Le spectateur, étant face à des figures de lui-même, se trouve mis en question dans sa position de voyeur, il est en effet aussi vu par les artistes qui, sans cesse, le surprennent. Cette mise en question des situations va, après un certain moment, être modifiée, les spectateurs étant conduits, par les danseurs et les danseuses, à leur place traditionnelle, auparavant occupée par les figures, non sans avoir la possibilité de faire quelques pas avec celles-ci.

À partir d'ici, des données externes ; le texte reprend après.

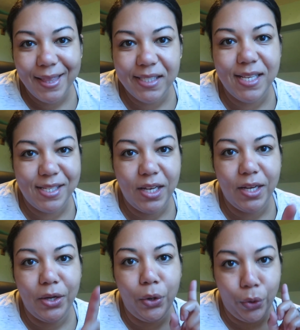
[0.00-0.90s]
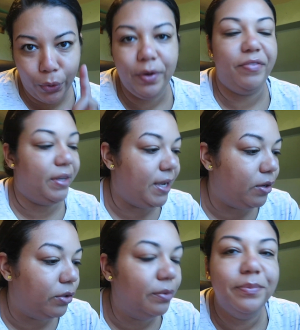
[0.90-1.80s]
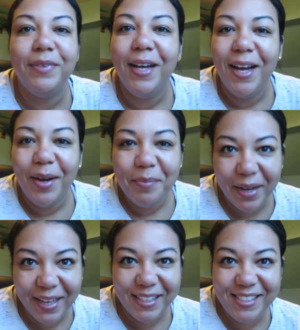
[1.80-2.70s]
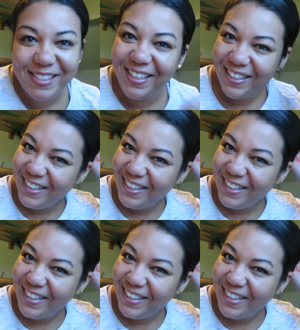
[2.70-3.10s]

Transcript: This is a horrific angle, but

Lors des premières minutes du spectacle, on peut penser à une variation d’une scène de classe où l’ordre se fissure et on perçoit une filiation avec La Classe morte de Kantor, artiste cité par Elizabeth Czerzuck dans ses textes. Ici comme là, l’ordre inaugural d’Amok ne se maintient pas. Un cri, un éternuement, un geste, un rire, un déplacement, une tentative de fuite défait la communauté.

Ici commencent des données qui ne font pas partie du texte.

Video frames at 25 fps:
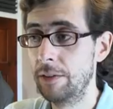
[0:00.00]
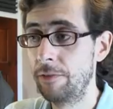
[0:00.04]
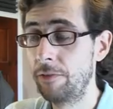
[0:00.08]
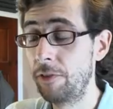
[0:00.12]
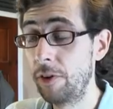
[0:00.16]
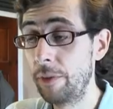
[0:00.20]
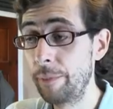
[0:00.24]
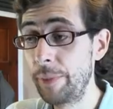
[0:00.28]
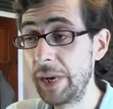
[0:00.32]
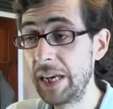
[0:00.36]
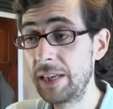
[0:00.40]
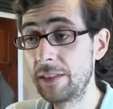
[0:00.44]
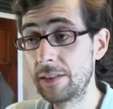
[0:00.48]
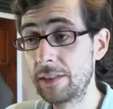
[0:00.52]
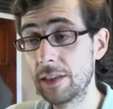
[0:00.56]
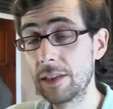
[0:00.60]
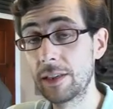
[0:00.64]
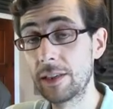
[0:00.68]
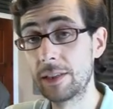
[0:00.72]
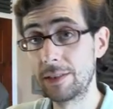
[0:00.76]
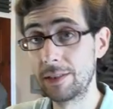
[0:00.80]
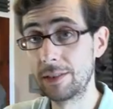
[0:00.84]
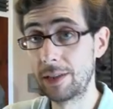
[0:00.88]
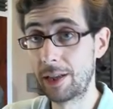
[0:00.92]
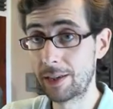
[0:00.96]
For a beta,
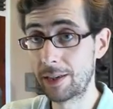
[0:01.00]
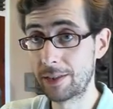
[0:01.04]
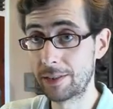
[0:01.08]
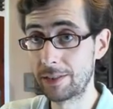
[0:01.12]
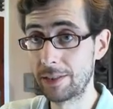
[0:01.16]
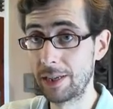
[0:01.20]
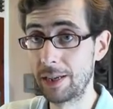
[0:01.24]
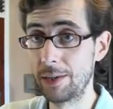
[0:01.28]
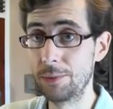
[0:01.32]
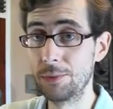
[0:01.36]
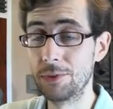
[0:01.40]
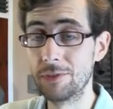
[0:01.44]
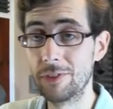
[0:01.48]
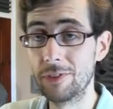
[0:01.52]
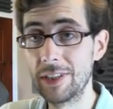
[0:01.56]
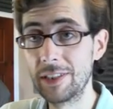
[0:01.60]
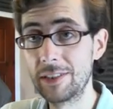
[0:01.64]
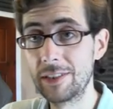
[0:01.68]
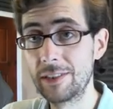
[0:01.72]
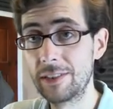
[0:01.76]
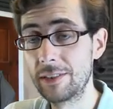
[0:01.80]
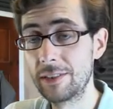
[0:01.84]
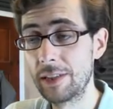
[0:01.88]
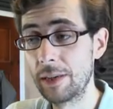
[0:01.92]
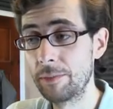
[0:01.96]
because like I say, it was
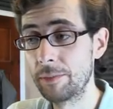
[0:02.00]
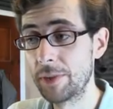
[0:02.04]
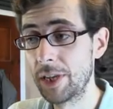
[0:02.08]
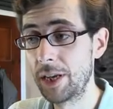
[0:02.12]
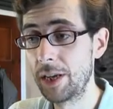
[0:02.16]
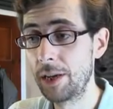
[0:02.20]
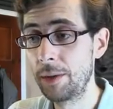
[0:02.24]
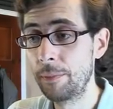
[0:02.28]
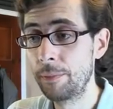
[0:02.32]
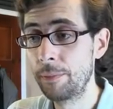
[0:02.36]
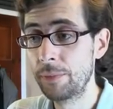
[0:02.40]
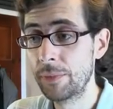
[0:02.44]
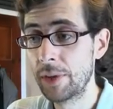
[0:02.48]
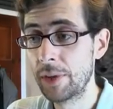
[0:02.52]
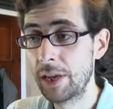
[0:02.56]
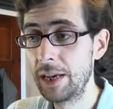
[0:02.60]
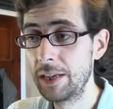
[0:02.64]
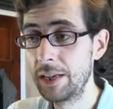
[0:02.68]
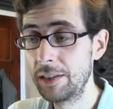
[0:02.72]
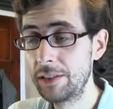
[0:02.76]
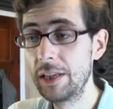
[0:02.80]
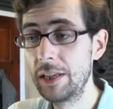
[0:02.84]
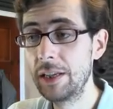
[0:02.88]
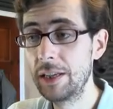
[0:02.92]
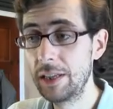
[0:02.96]
released the same day,
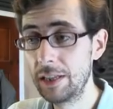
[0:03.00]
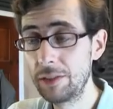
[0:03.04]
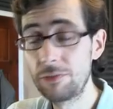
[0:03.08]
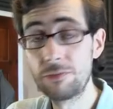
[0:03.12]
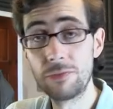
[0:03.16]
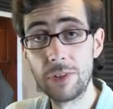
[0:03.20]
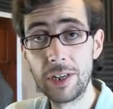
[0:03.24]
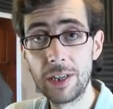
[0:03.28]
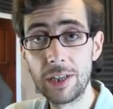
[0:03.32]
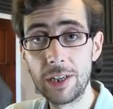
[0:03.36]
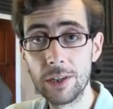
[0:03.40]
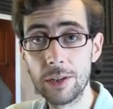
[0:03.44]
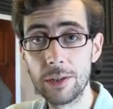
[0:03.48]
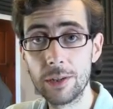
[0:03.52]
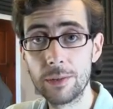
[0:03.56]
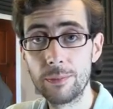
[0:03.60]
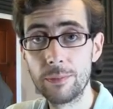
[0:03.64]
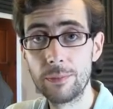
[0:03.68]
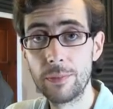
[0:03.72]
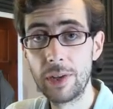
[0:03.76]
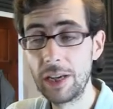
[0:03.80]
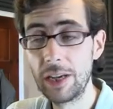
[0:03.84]
it, it, it's really good.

Ce qui frappe le spectateur, c’est l’énergie qui se dégage  de cette chorégraphie, jouant sur l’opposition entre enfermements, déplacements, limites spatiales, corps emportés puis comme agglutinés dans la masse d’autres corps. Ces éclatements, ou échappées, engendrent sur scène une sorte de folie mimée,  puisque cette << rage de l’expression >> ( Ponge ) est totalement réglée par une chorégraphie, très précise qui joue sur des variations de rythmes incessants. Les danseuses et les deux danseurs (noms à préciser) occupent la scène en diverses directions, toujours imprévisibles. Cette liberté du geste (dialectique) de la réunion et du détachement est parfois en suspens, voire arrêtée, par un regroupement, presque larvaire, masse indistincte des corps, cette fois-ci debouts mais comme encagés dans un chariot ouvert, dont les trois côtés verticaux mesurent plus d’un mètre. Bien des signes du décor et le double mouvement contradictoire des corps déjà évoqué ( amplitude limitée des gestes mais aussi libération sans frein des mouvements ) évoquent  la violence du pouvoir et de la guerre mais aussi la croyance, qu’elle soit politique ou religieuse, sans que cette dernière soit aussi visible que dans les autres spectacles du T.E.C.

Une seconde partie, plus courte, distincte notamment par la musique du groupe qui se tient sur un plateau placé, en haut, à droite de la scène principale, propose, surtout à la fin, une pulsation plus forte, une sorte de rock progressif, engendrée par le batteur et le saxophoniste dont le danseur (nom à préciser ) incarne, avec son style propre, le rythme, une pulsion de vie qui clôt le spectacle en son apothéose.   

Il va sans dire que la vision d’une captation de ce spectacle permettrait de préciser certaines remarques faites de mémoire, et d’indiquer plus fortement la portée réflexive, voire théorique, de ce spectacle qui  produit déjà, tel quel, de grandes émotions esthétiques.